(REQUIRED WORK):
Your answer must be the lines from the first one in the material through the line with "[49:58.83-49:59.53]", retyped exactly and with no pictures.

=== DATASET CONTENT ===

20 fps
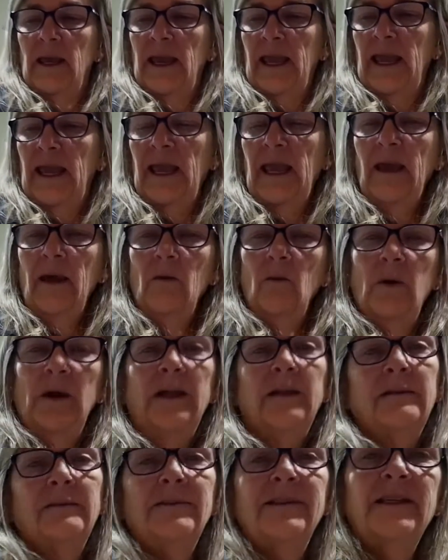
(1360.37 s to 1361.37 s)
and,
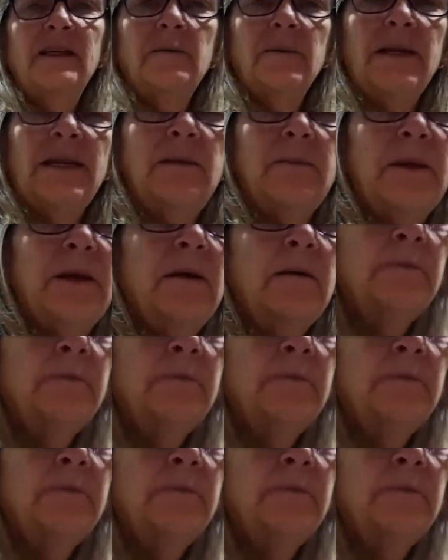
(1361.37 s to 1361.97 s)
well, sent them an email.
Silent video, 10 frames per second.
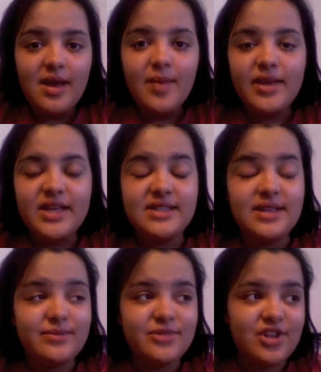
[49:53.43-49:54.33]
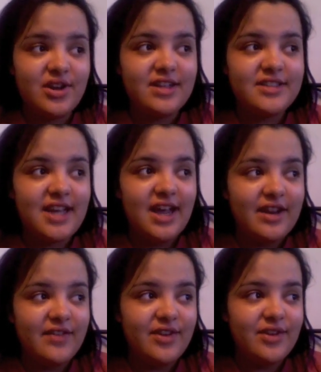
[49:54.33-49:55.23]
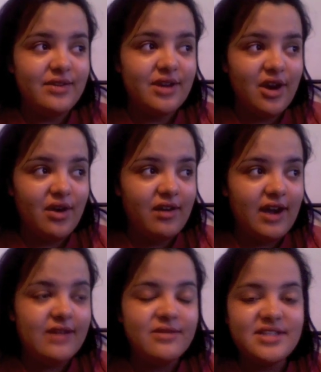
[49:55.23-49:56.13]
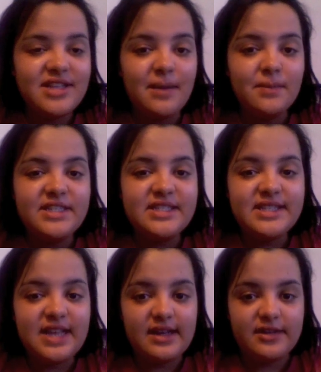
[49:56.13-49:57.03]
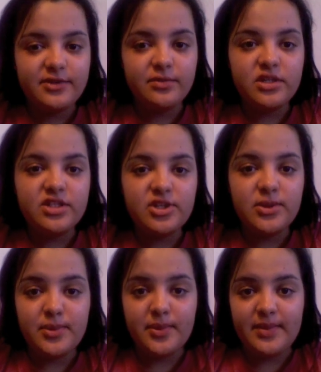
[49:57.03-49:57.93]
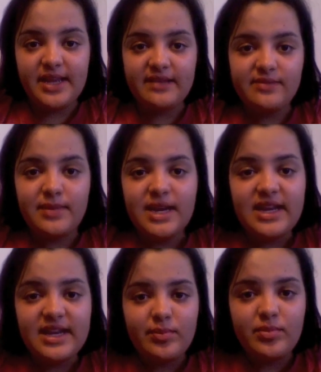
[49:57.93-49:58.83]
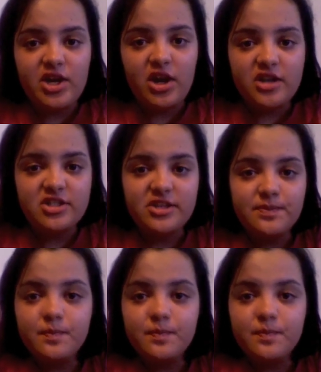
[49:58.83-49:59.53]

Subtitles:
because I'm sure a ton of you know I was obsessed with Super Bass by Nicki Minaj,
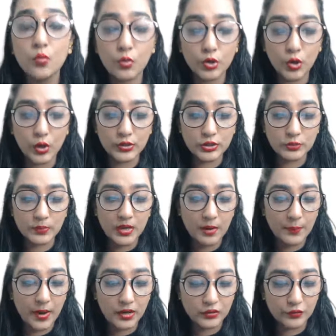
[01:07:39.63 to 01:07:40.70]
would also be a
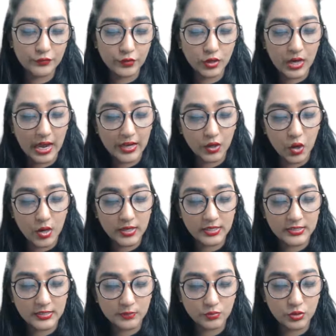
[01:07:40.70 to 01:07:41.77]
part of your Iconic
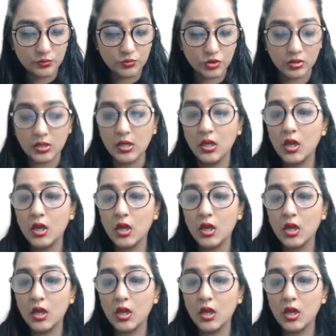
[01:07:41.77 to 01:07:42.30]
subscription.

===

(THE COMPLETED TASK):
20 fps
(1360.37 s to 1361.37 s)
and,
(1361.37 s to 1361.97 s)
well, sent them an email.
Silent video, 10 frames per second.
[49:53.43-49:54.33]
[49:54.33-49:55.23]
[49:55.23-49:56.13]
[49:56.13-49:57.03]
[49:57.03-49:57.93]
[49:57.93-49:58.83]
[49:58.83-49:59.53]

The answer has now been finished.